**PROVIDED DATA:**
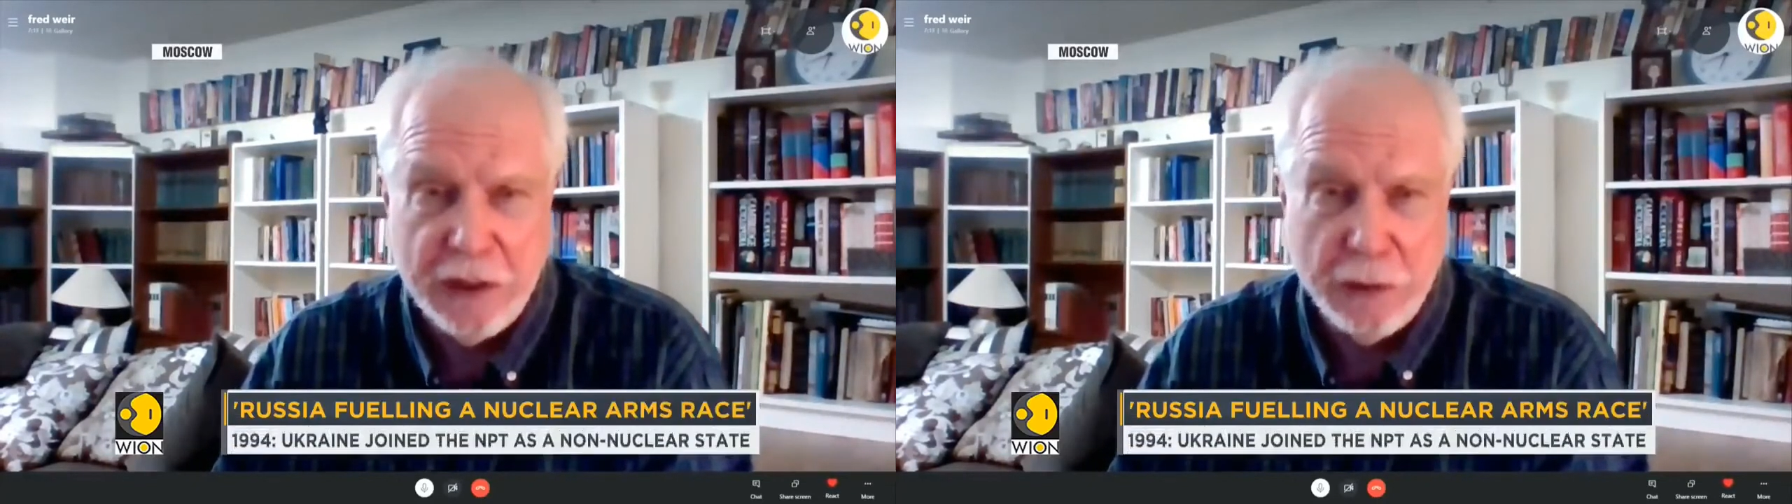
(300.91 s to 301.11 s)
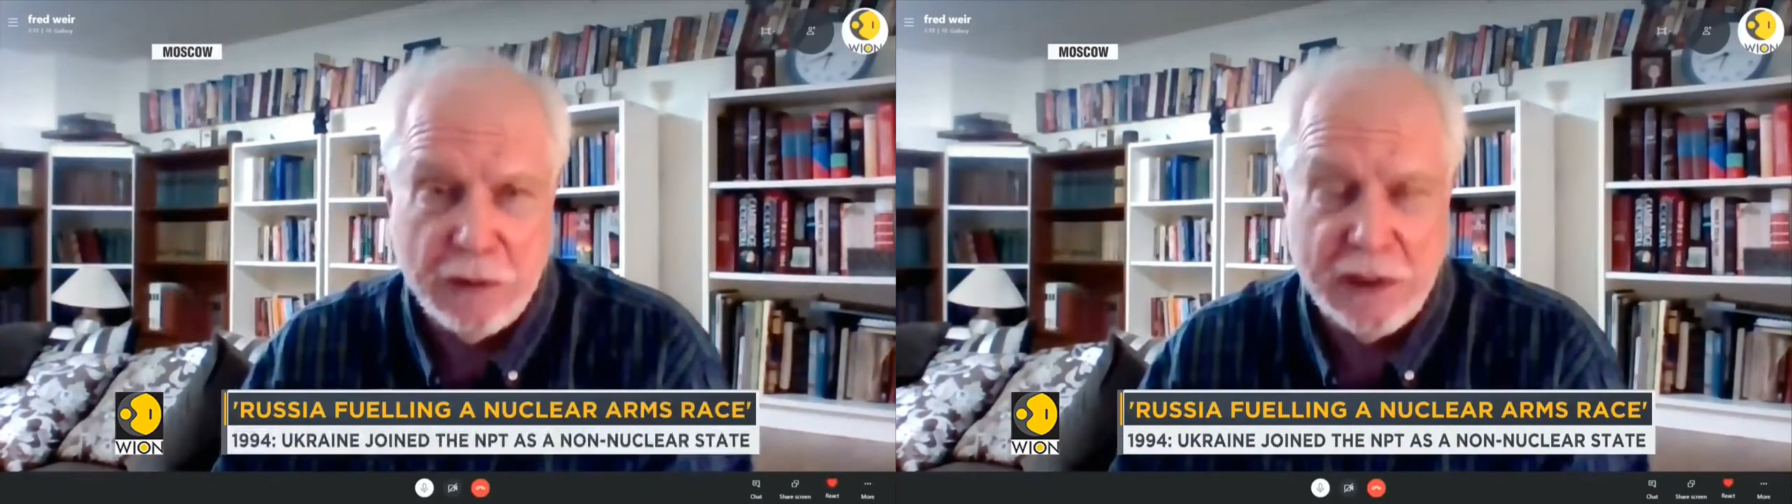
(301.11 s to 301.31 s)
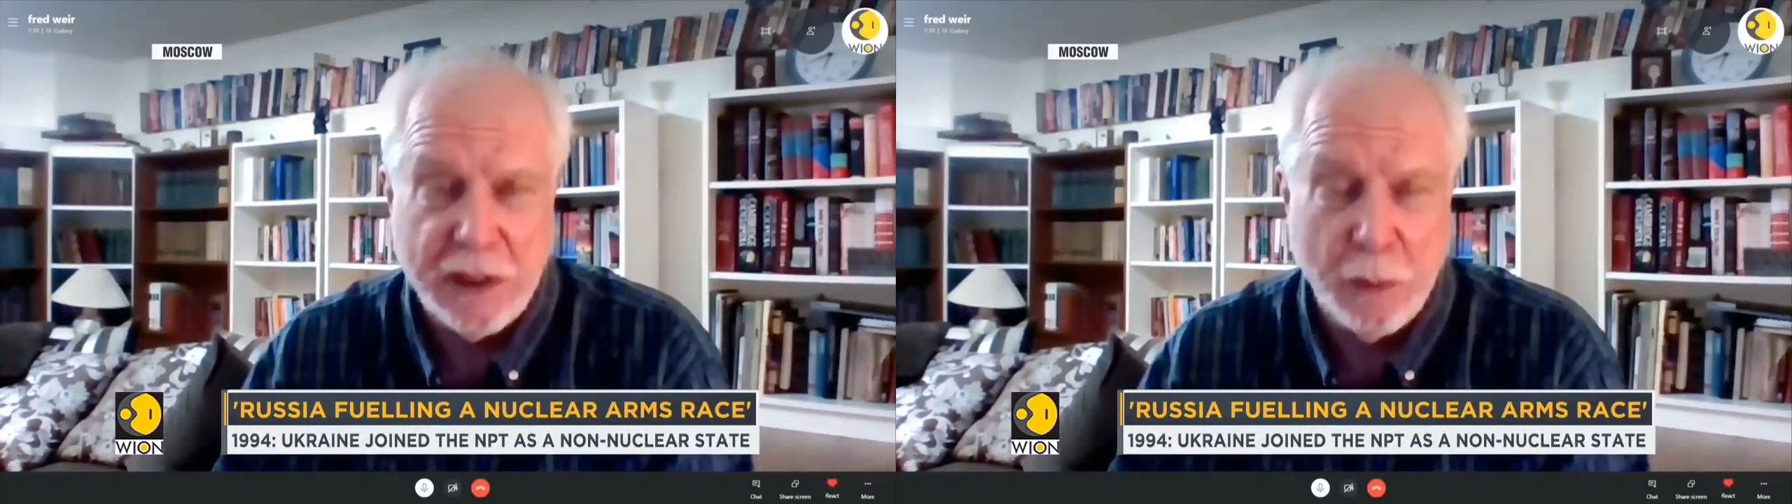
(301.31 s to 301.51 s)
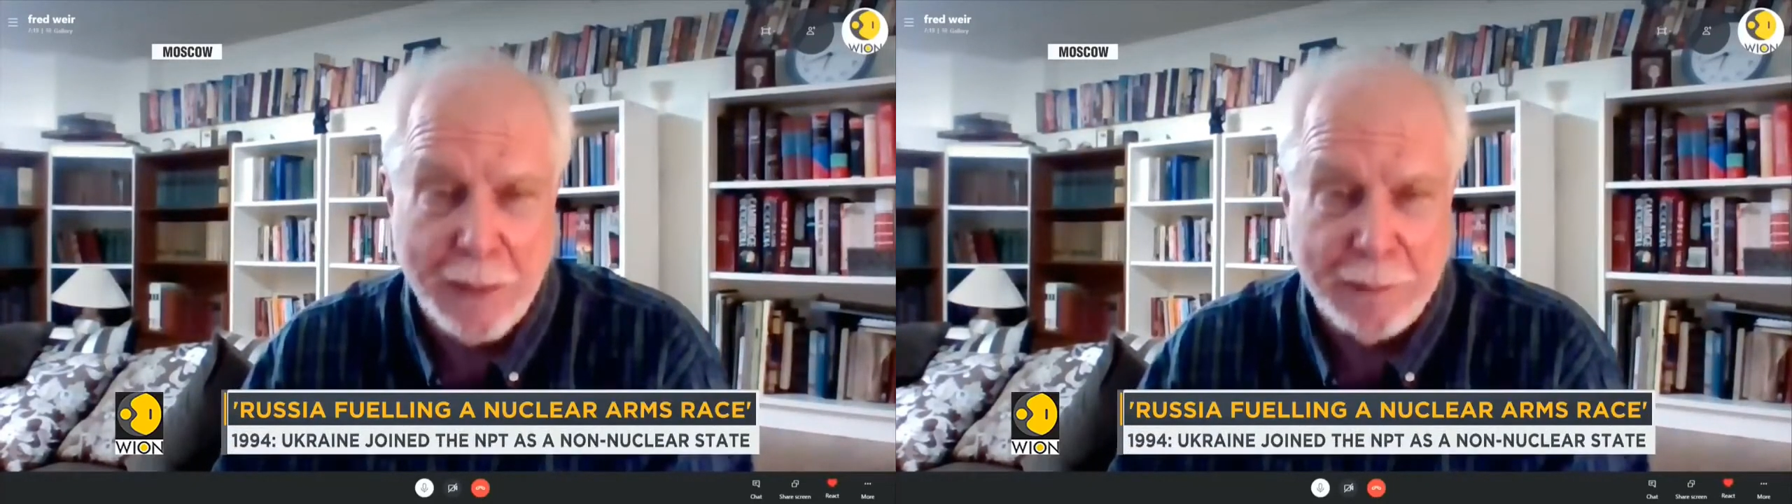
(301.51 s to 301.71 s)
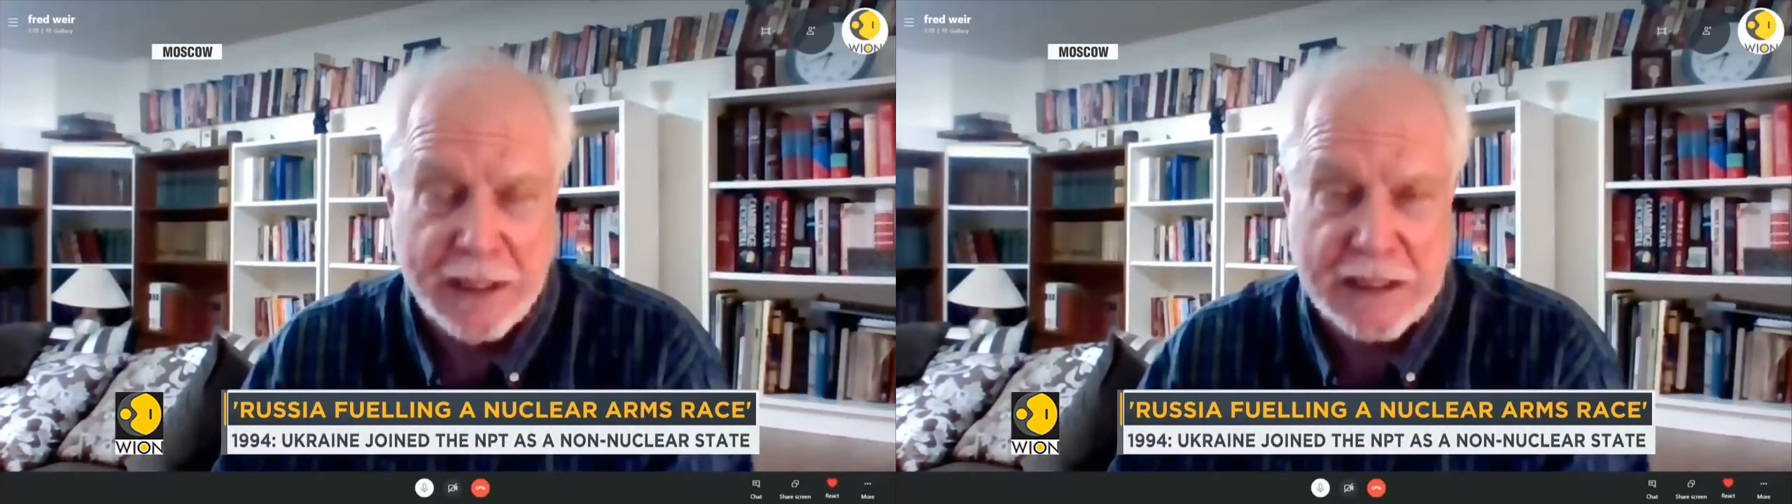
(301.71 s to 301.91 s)
nuclear
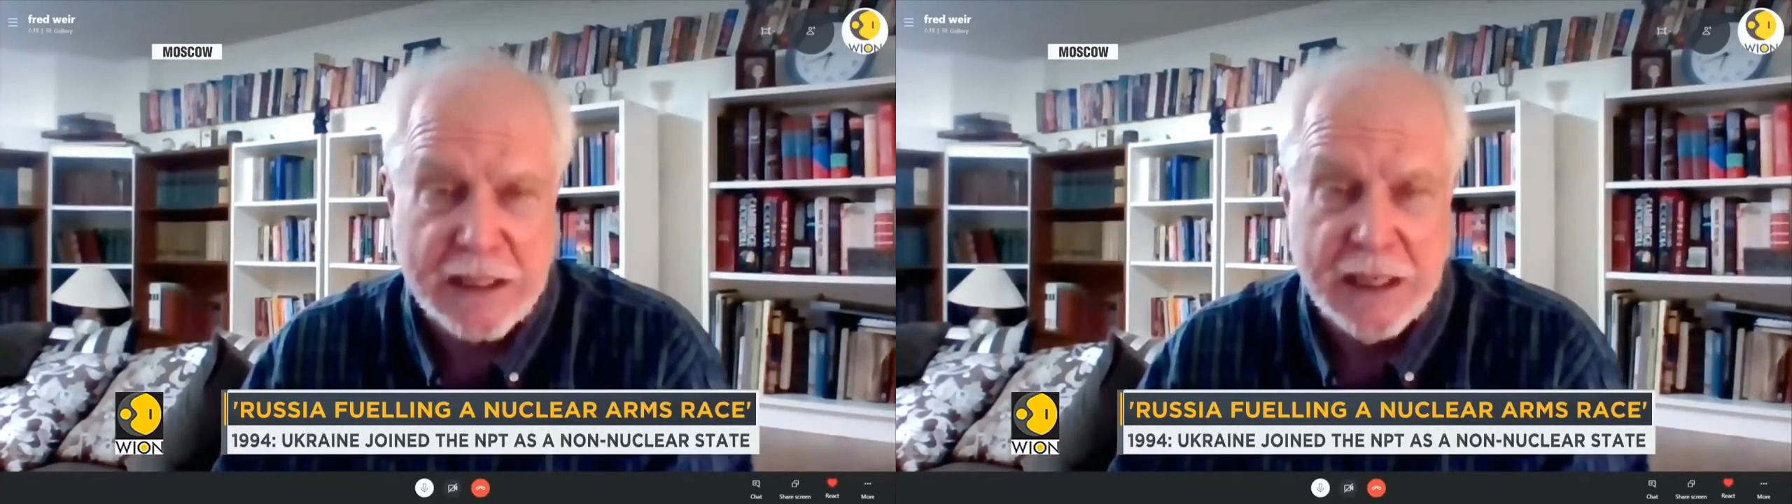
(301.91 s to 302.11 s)
weapons.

**TASK DESCRIPTION:** Transcribe all records verbatim, no pictures.

**RESULT FOR THIS EXERCISE:**
(300.91 s to 301.11 s)
(301.11 s to 301.31 s)
(301.31 s to 301.51 s)
(301.51 s to 301.71 s)
(301.71 s to 301.91 s)
nuclear
(301.91 s to 302.11 s)
weapons.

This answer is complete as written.